To display anything on the map, you'll need to include at least one "layer"!

Multiple layers can be used - similar to a Stack - each one showing different data in different ways, from actual map tiles (Tile Layer) to shapes on top of them (Polygon Layer), and even just your own custom layers (Creating New Layers).

pageTile Layer

Each layer has its own configuration and handling, but can also access the map's state/configuration, as well as be controlled by it.

Layers are usually defined in the children property of the FlutterMap - as is with the TileLayer, for example.

Gesture handling is handled by the children in reverse order. The topmost/last layer will absorb (and optionally use) all gestures on the map. Therefore, there can only be one interactive layer.

It is recommended to place the TileLayer first/bottom, the interactive layer (if any) last/top, and other layers in between.

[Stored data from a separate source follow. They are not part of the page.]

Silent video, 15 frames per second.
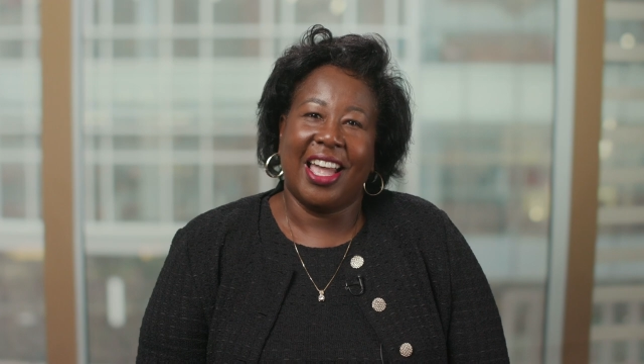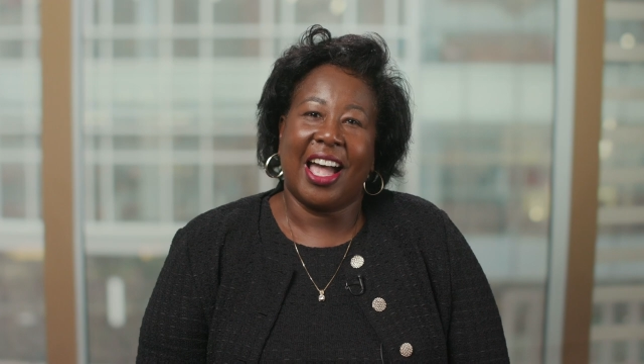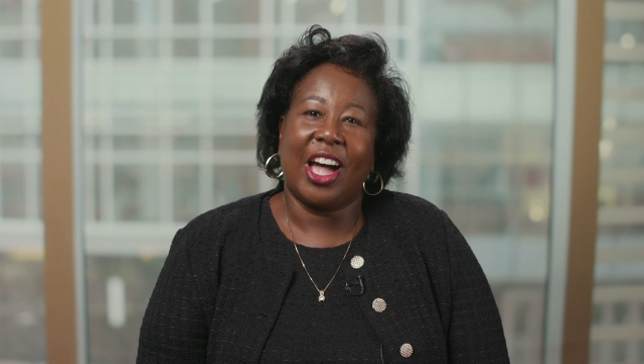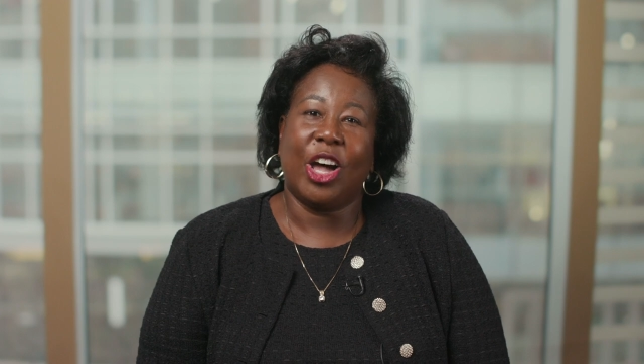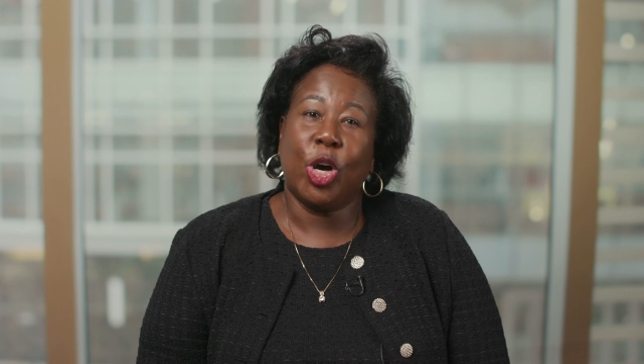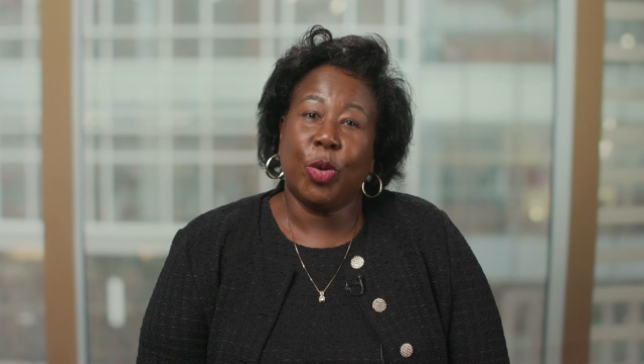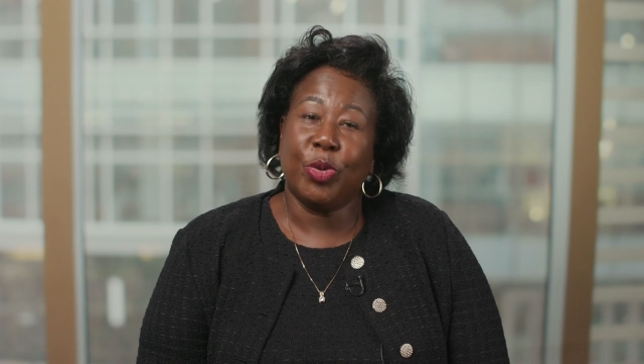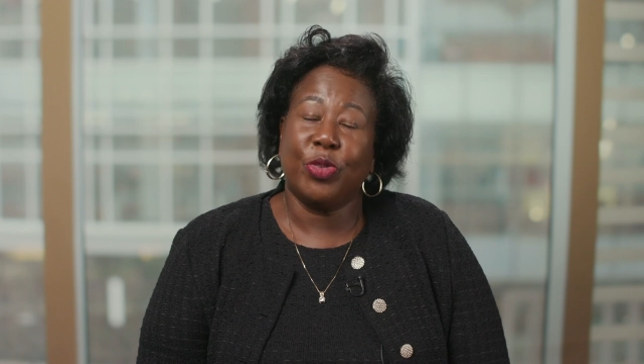I
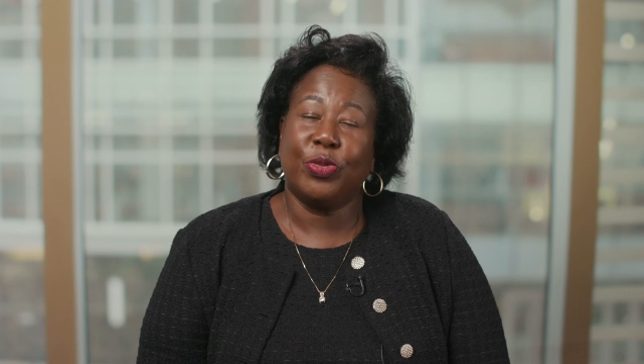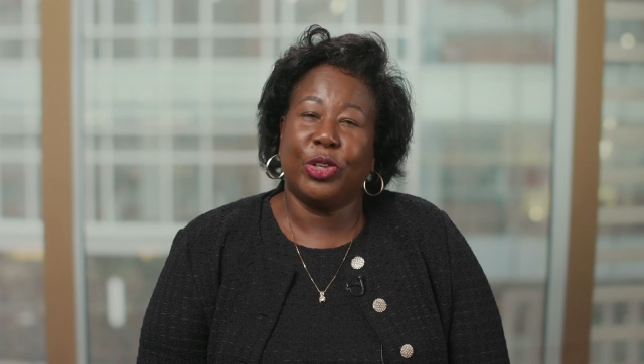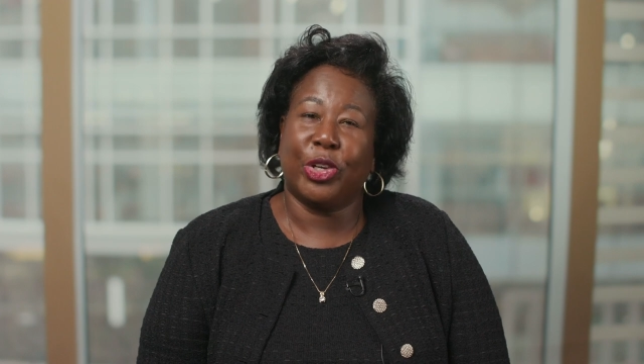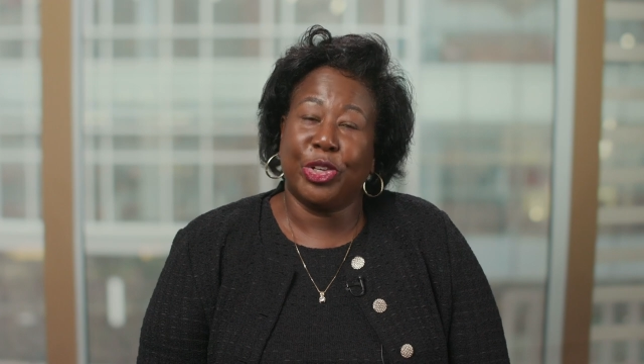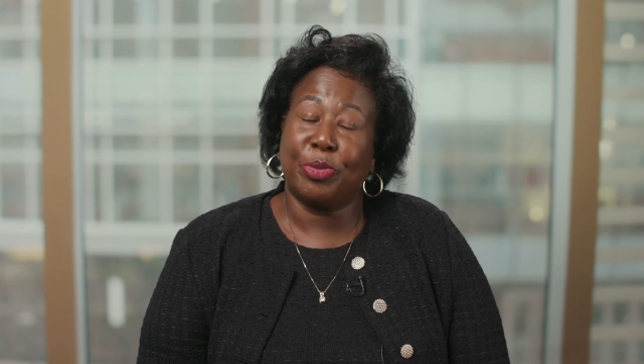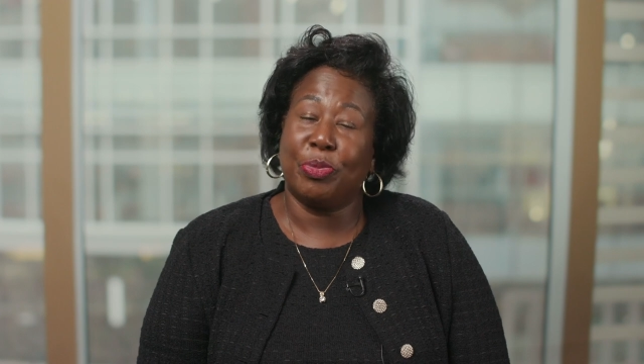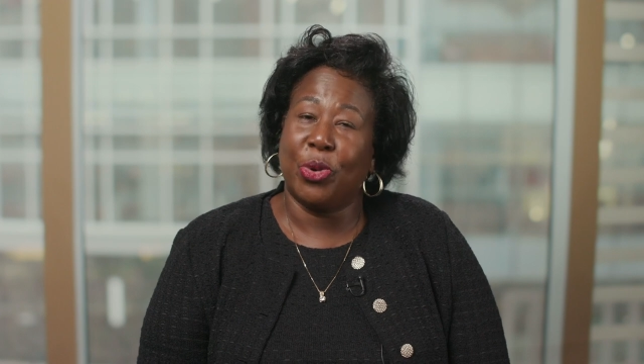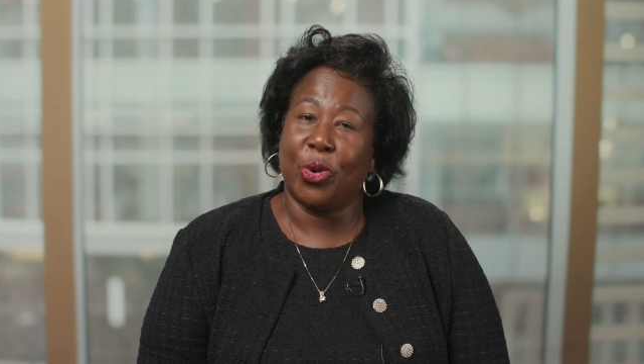hope you've
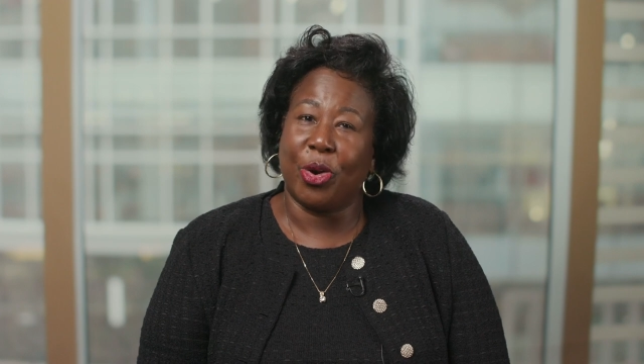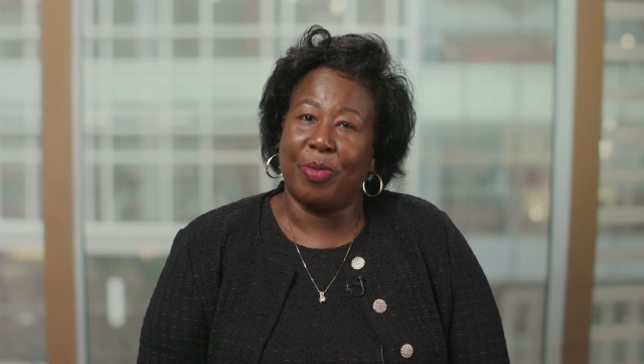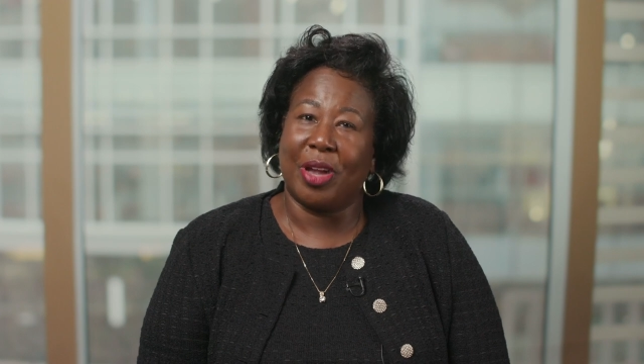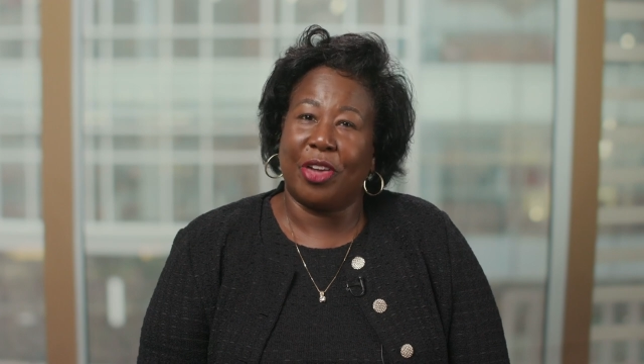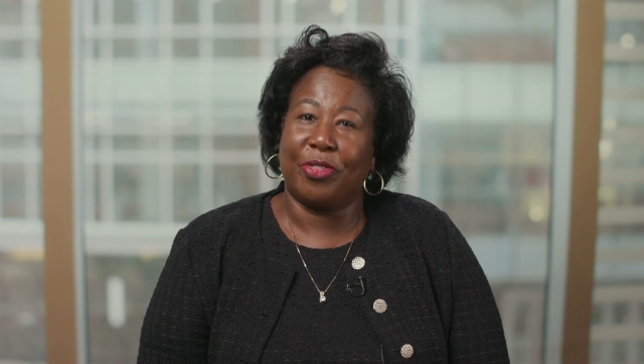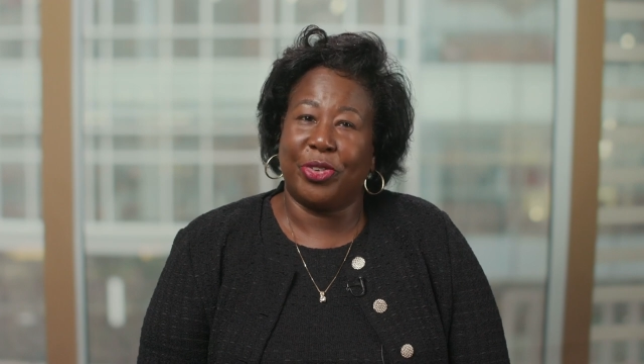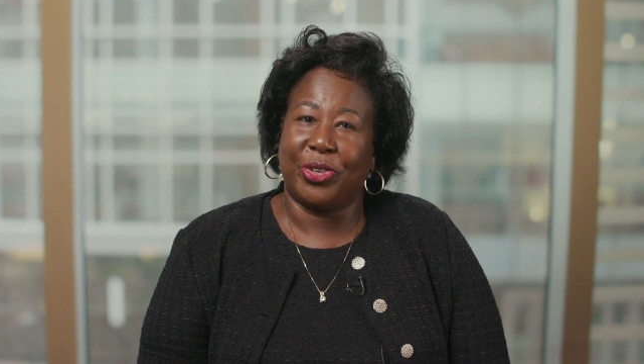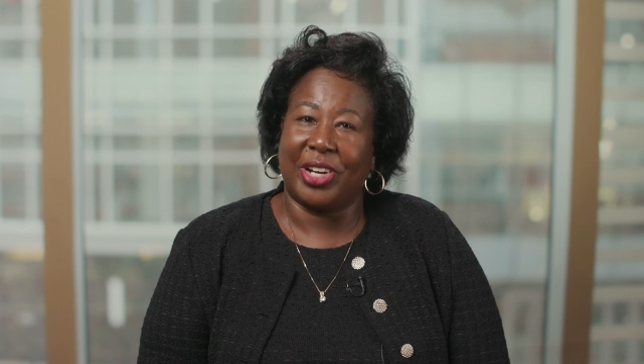learned more
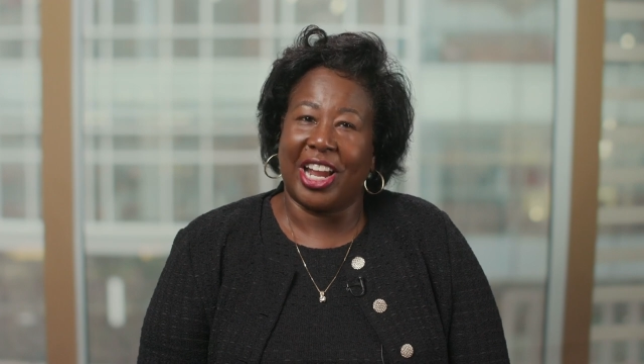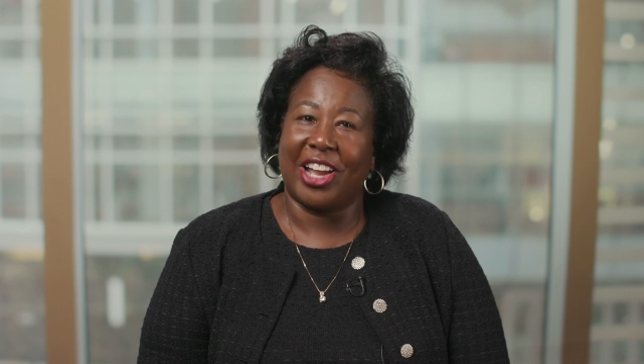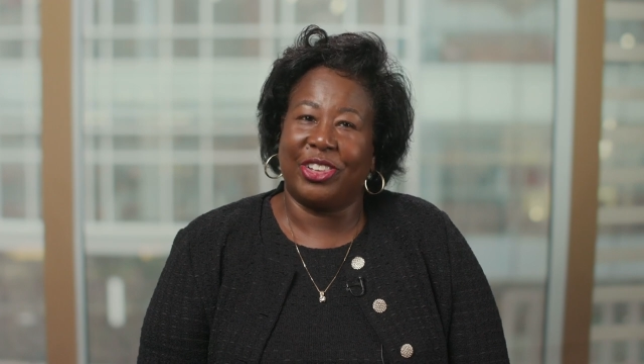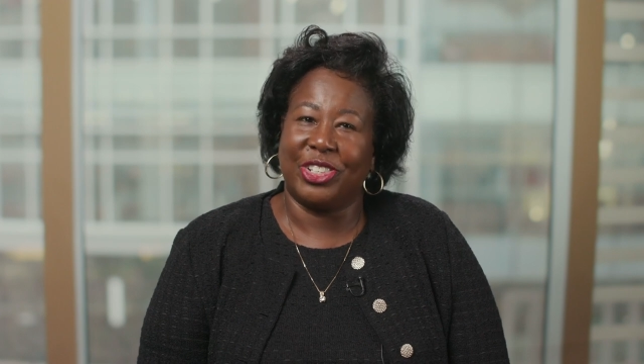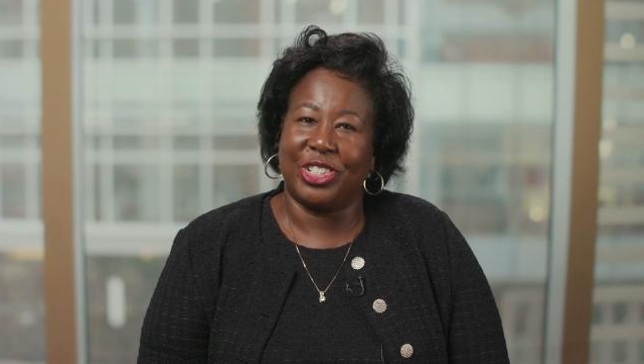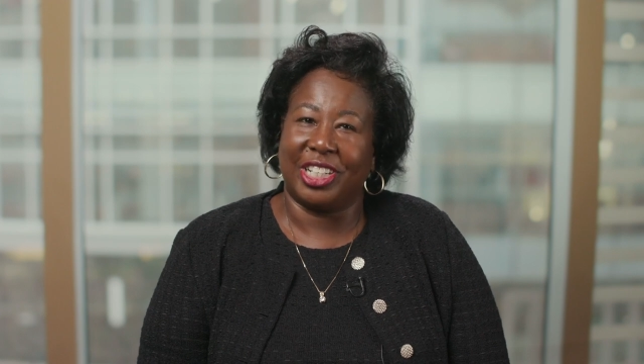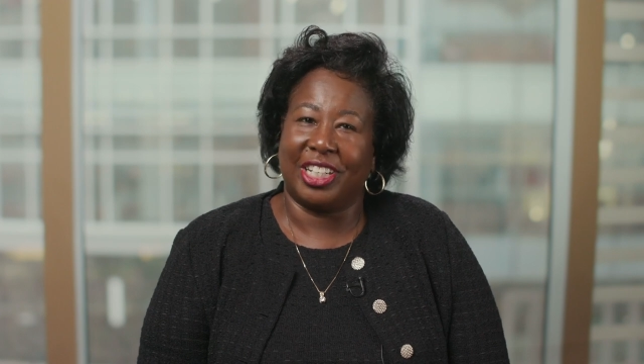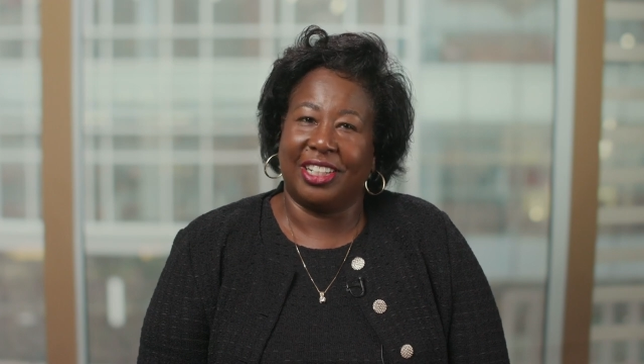about food
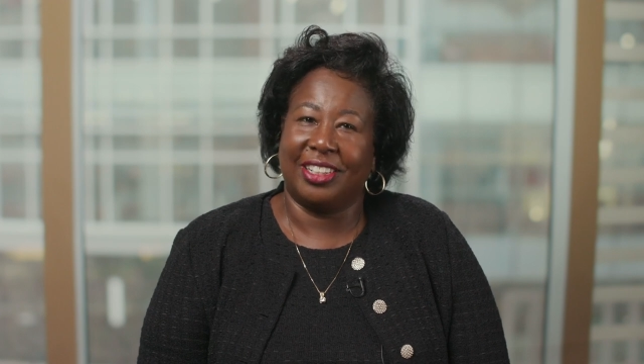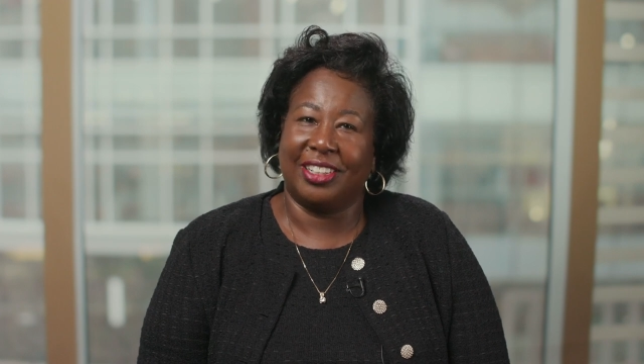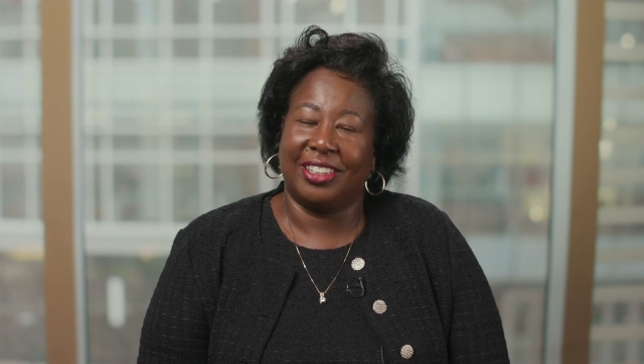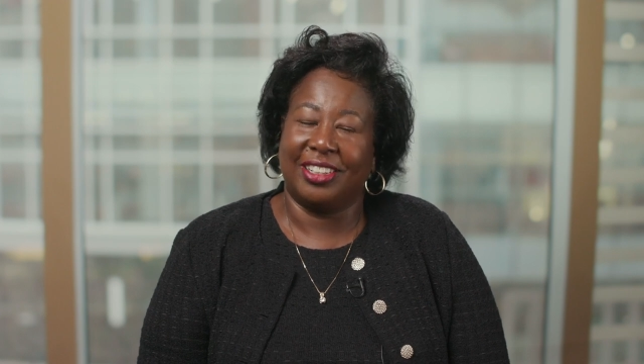allergy.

If the interactive layer is not the topmost layer, you must allow gestures to work their way down to it through all the layers above. To do this, wrap all these layers in IgnorePointer widgets, to prevent the layer from receiving/absorbing gestures.

Note that this does not apply to the map as a whole. The map will receive raw gestures, and manipulate the children via the map's state. Thus, individual layers may react to processed gestures from the state - in this way, they do not react to the incoming gestures themselves. This is why placing layers above the TileLayer does not impact its ability to respond to gestures.

However, the nonRotatedChildren property can be used for layers which shouldn't move with the map, but still require access to the map's state/configuration - for example, the AttributionLayers.

Do not use nonRotatedChildren to enforce a non-rotatable map/TileLayer.